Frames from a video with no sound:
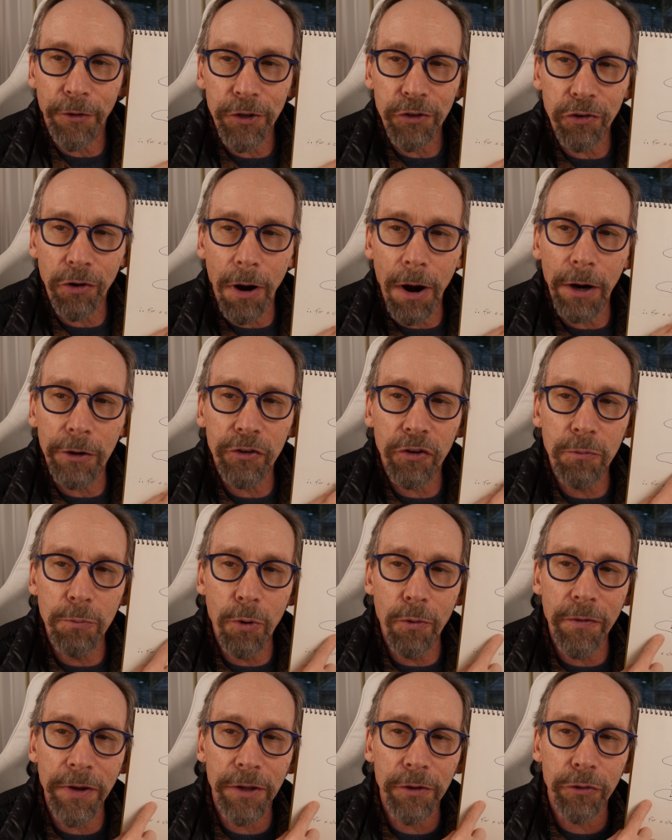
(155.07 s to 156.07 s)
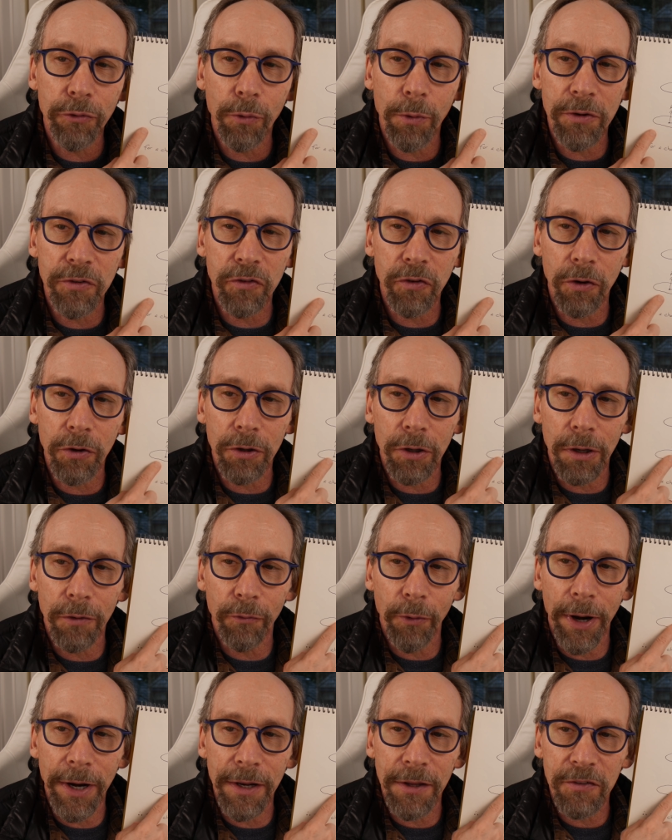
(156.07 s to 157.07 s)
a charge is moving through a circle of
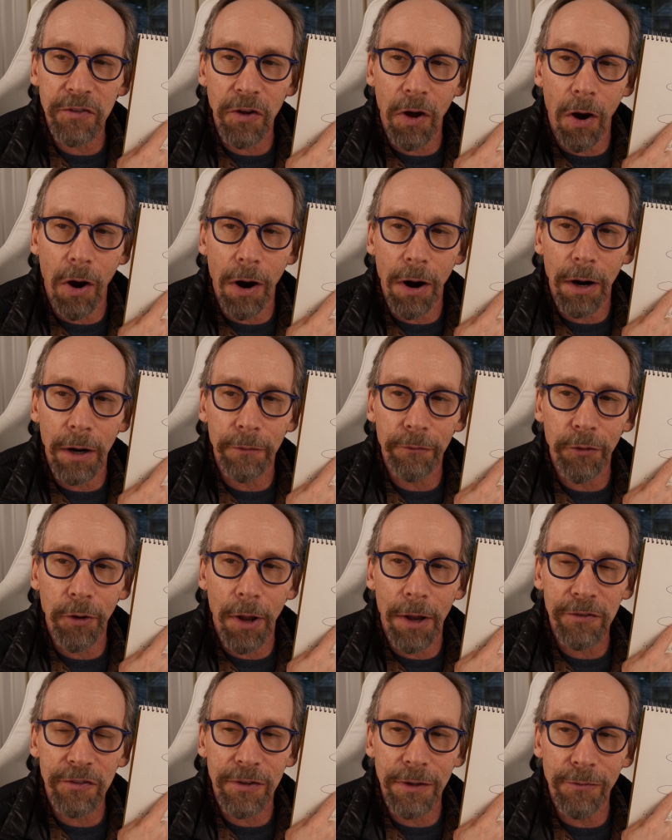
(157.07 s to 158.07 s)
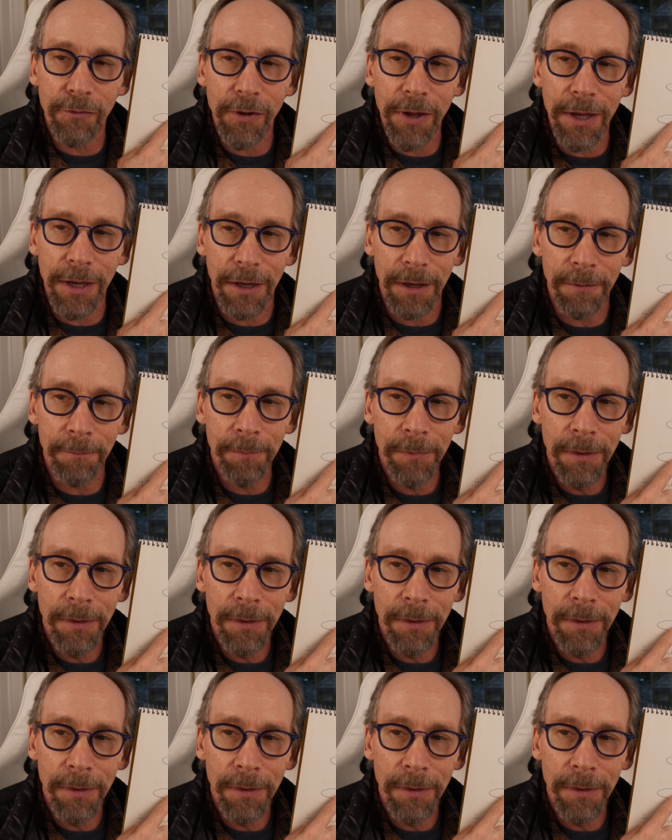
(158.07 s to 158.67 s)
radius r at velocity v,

○ ○ ○ ○

Repeat exactly the lines from the one containing "(156.07 s to 157.07 s)" to the last line of the data above, both included, and write no pictures into the copy.

SOLUTION FOR THIS PROBLEM:
(156.07 s to 157.07 s)
a charge is moving through a circle of
(157.07 s to 158.07 s)
(158.07 s to 158.67 s)
radius r at velocity v,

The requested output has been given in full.